» RECORDS SHOWN:
──────

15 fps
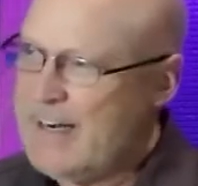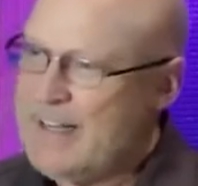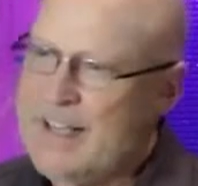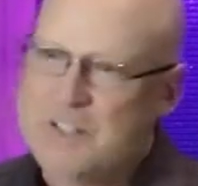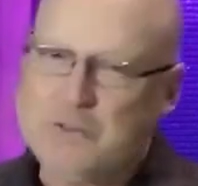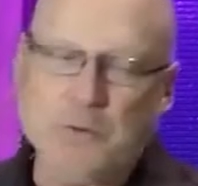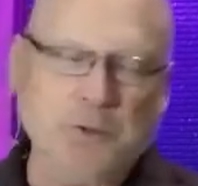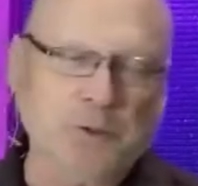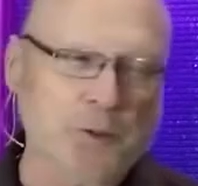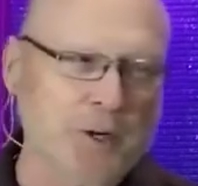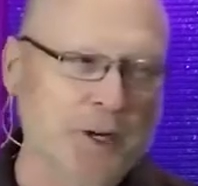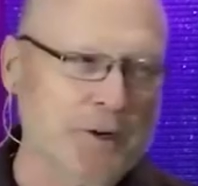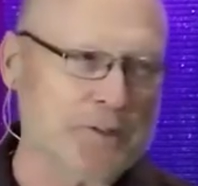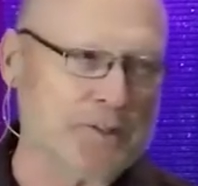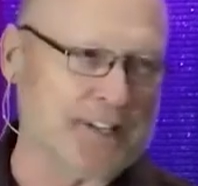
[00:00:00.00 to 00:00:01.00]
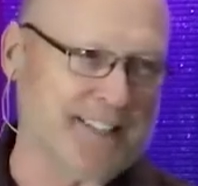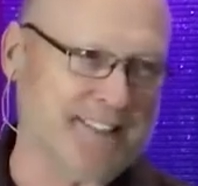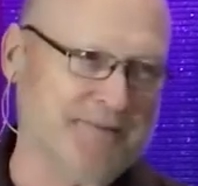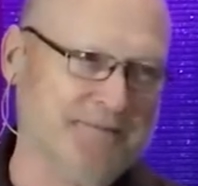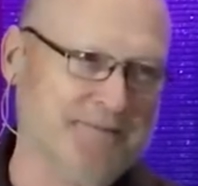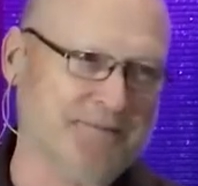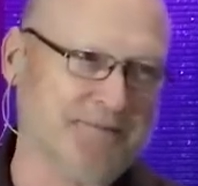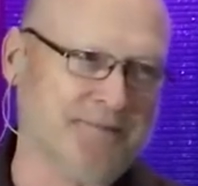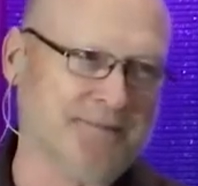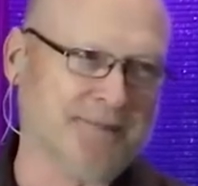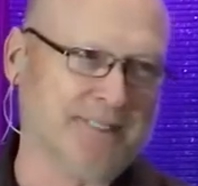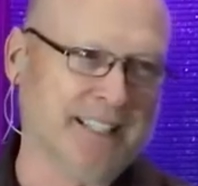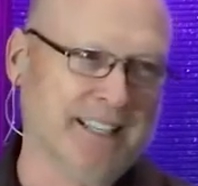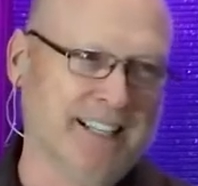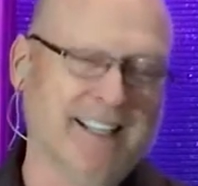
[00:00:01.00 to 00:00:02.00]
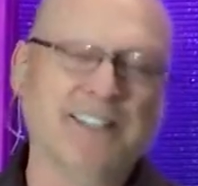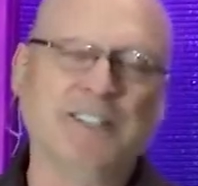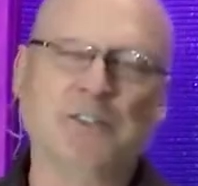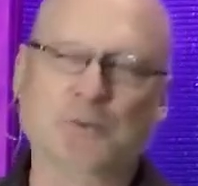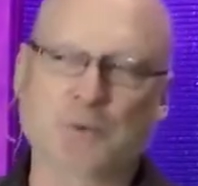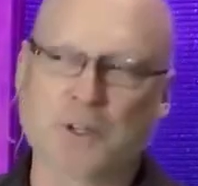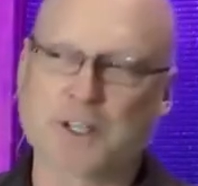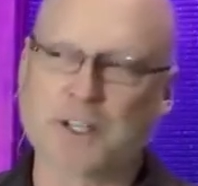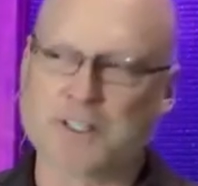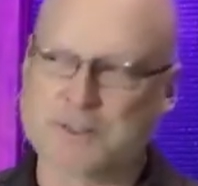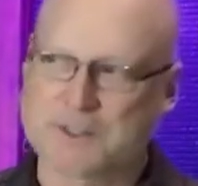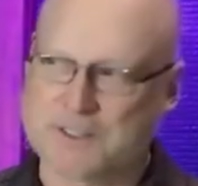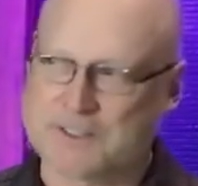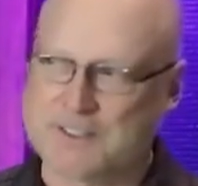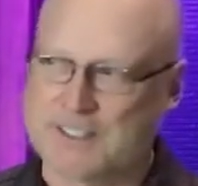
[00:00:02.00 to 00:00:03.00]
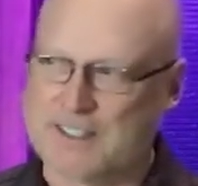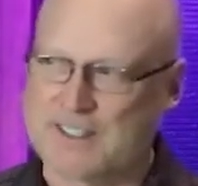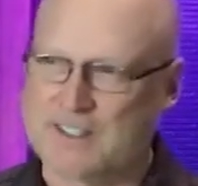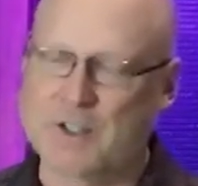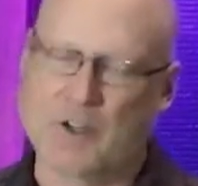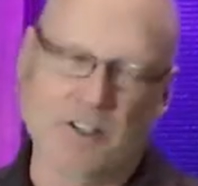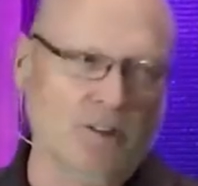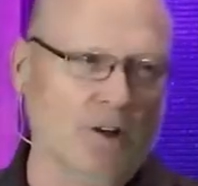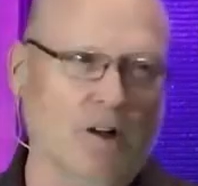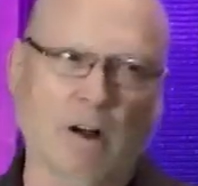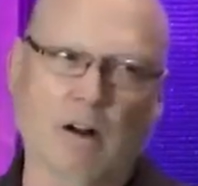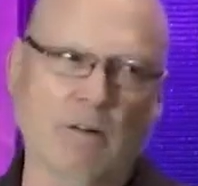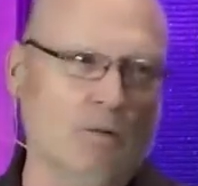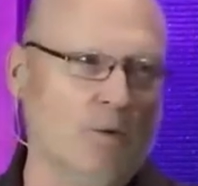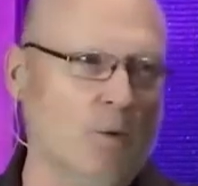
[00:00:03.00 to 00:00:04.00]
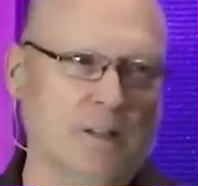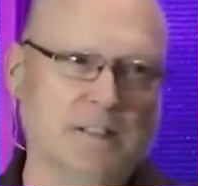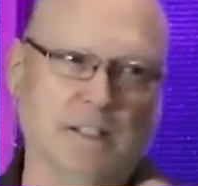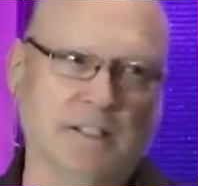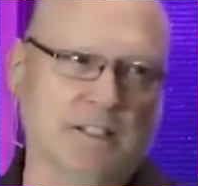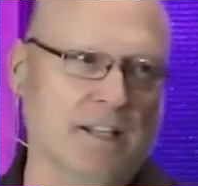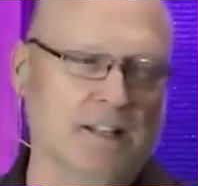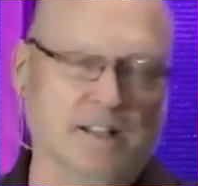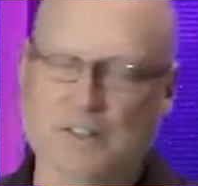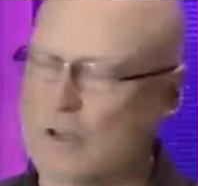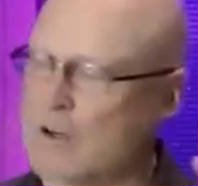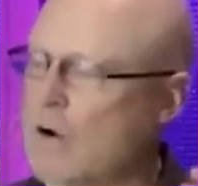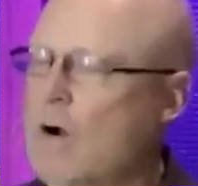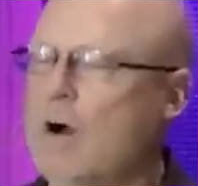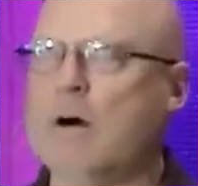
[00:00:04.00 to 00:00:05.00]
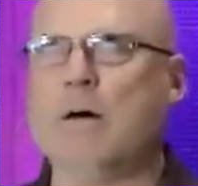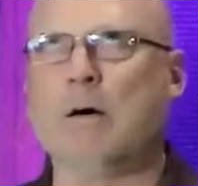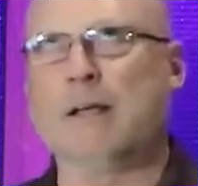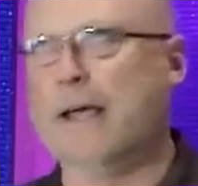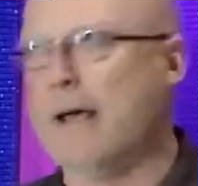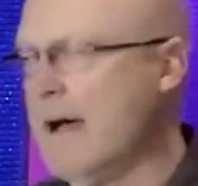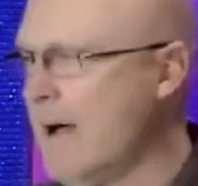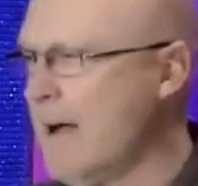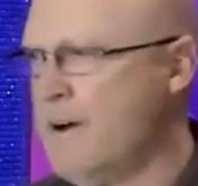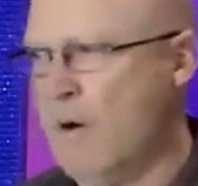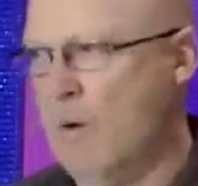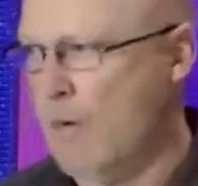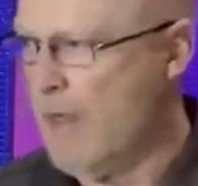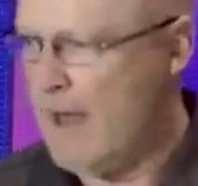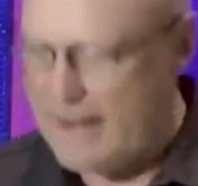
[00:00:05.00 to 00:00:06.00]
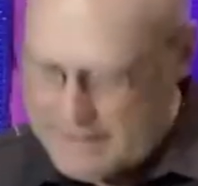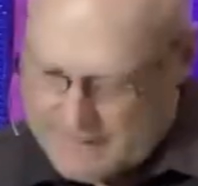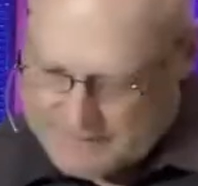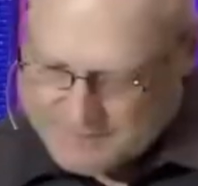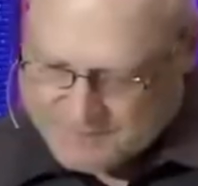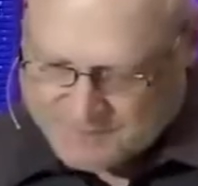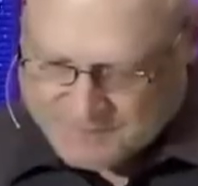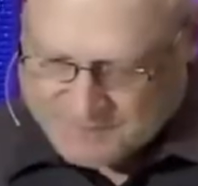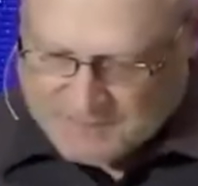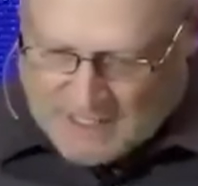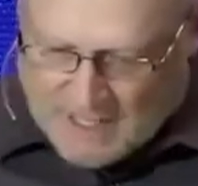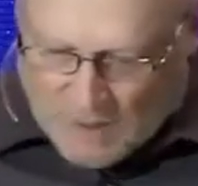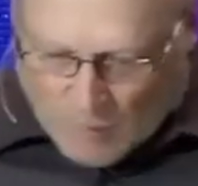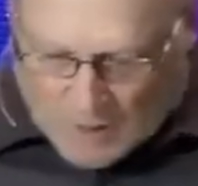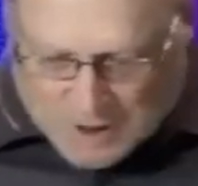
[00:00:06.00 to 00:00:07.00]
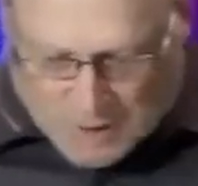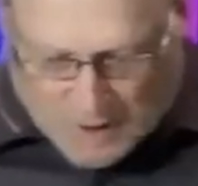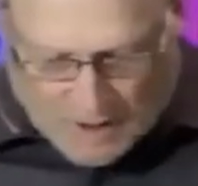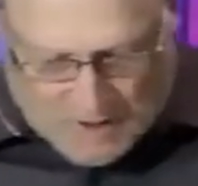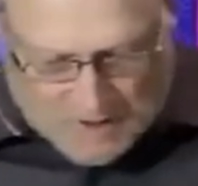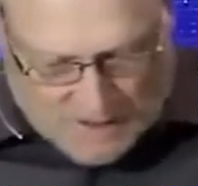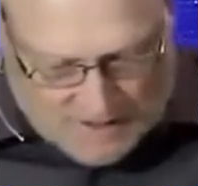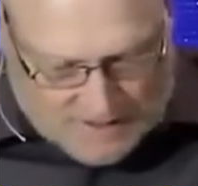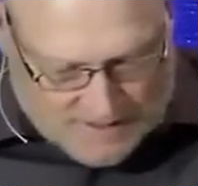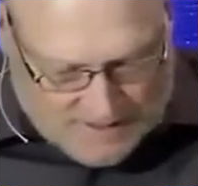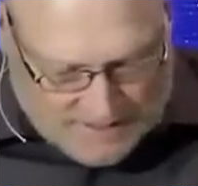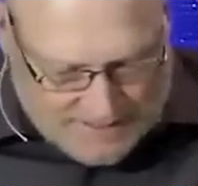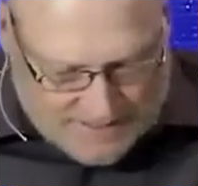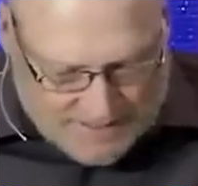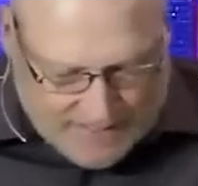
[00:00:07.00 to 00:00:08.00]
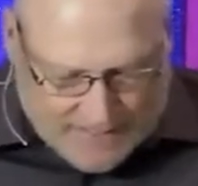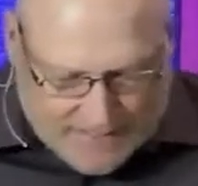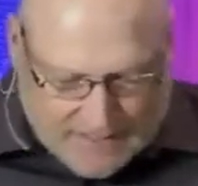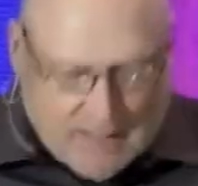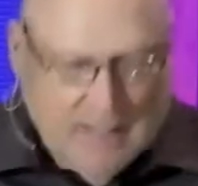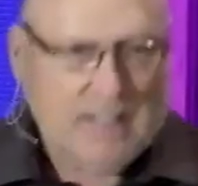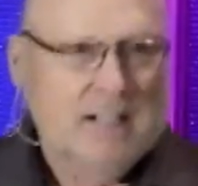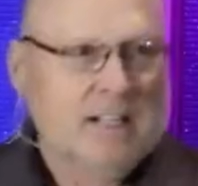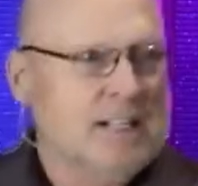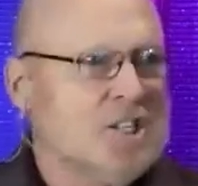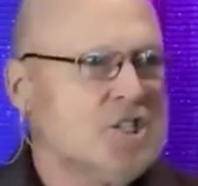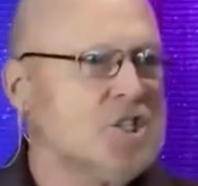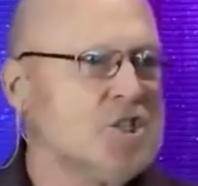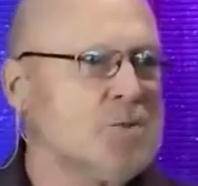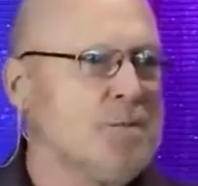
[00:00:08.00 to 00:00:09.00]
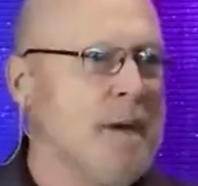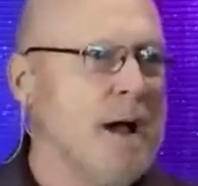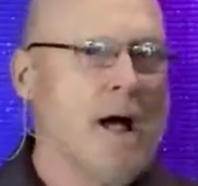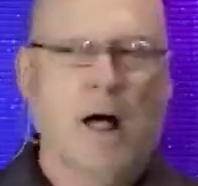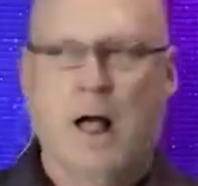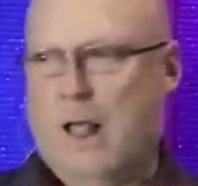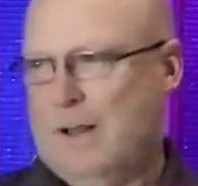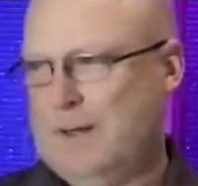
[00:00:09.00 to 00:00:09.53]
guess what triggers it? This is really interesting. You'll, you'll are, once I say this, you'll go, oh, yeah, I know that. What triggers it is things like smell,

──────

» WORK ORDER:
Pictures do not belong in the copy. Please reproduce the entries above exactly otherwise.

» OUTPUT:
15 fps
[00:00:00.00 to 00:00:01.00]
[00:00:01.00 to 00:00:02.00]
[00:00:02.00 to 00:00:03.00]
[00:00:03.00 to 00:00:04.00]
[00:00:04.00 to 00:00:05.00]
[00:00:05.00 to 00:00:06.00]
[00:00:06.00 to 00:00:07.00]
[00:00:07.00 to 00:00:08.00]
[00:00:08.00 to 00:00:09.00]
[00:00:09.00 to 00:00:09.53]
guess what triggers it? This is really interesting. You'll, you'll are, once I say this, you'll go, oh, yeah, I know that. What triggers it is things like smell,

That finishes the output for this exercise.